→ DATA UNDER STUDY:
%%

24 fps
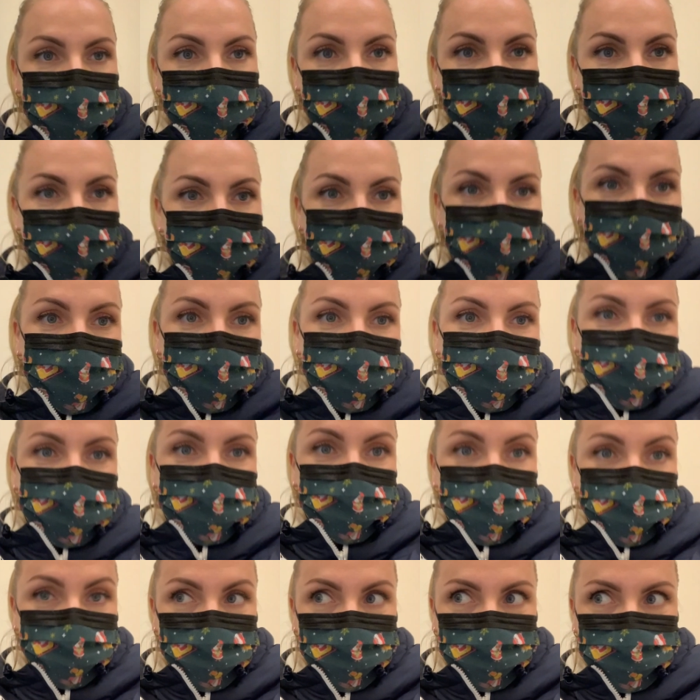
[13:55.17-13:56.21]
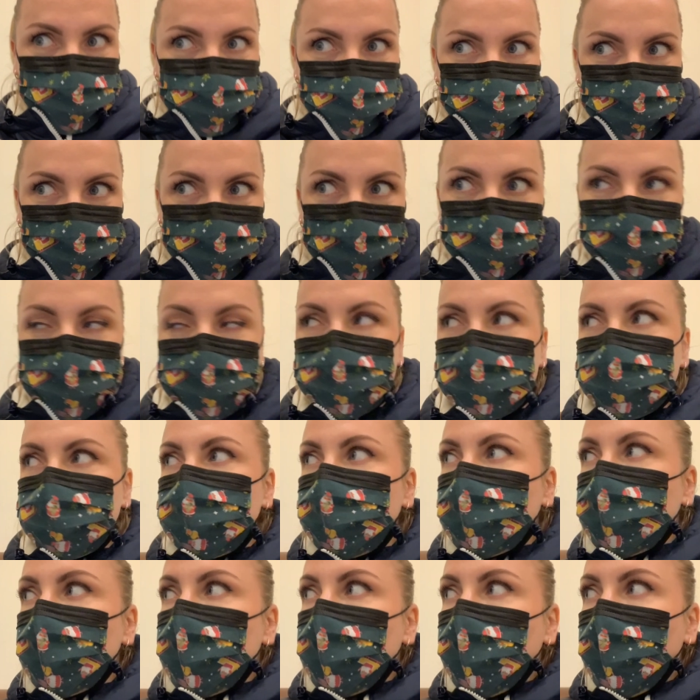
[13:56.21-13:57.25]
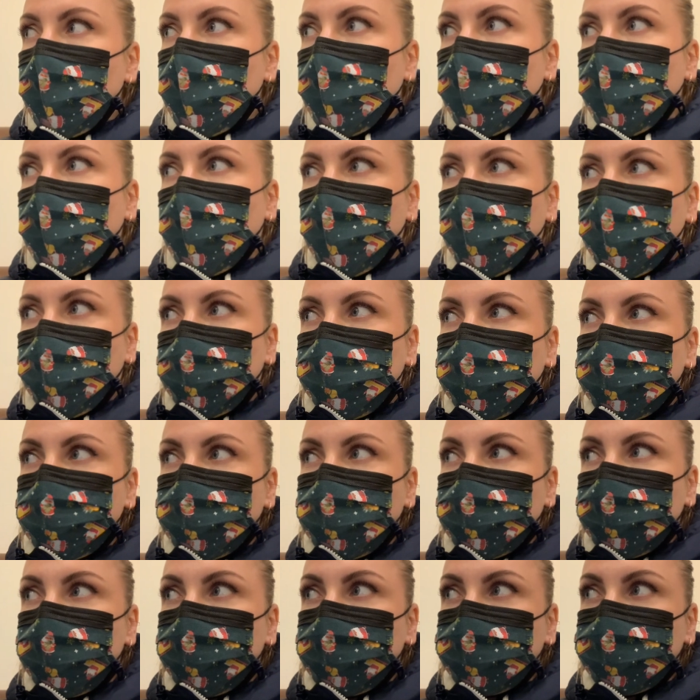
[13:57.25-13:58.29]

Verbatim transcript: in the doctor's. Um,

%%

→ WHAT YOU NEED TO DO:
Starting with the line that holds "[13:55.17-13:56.21]", retype each line through the last one in the listing above, exactly as written. Do not copy any pictures.

→ SOLUTION TO THIS TASK:
[13:55.17-13:56.21]
[13:56.21-13:57.25]
[13:57.25-13:58.29]

Verbatim transcript: in the doctor's. Um,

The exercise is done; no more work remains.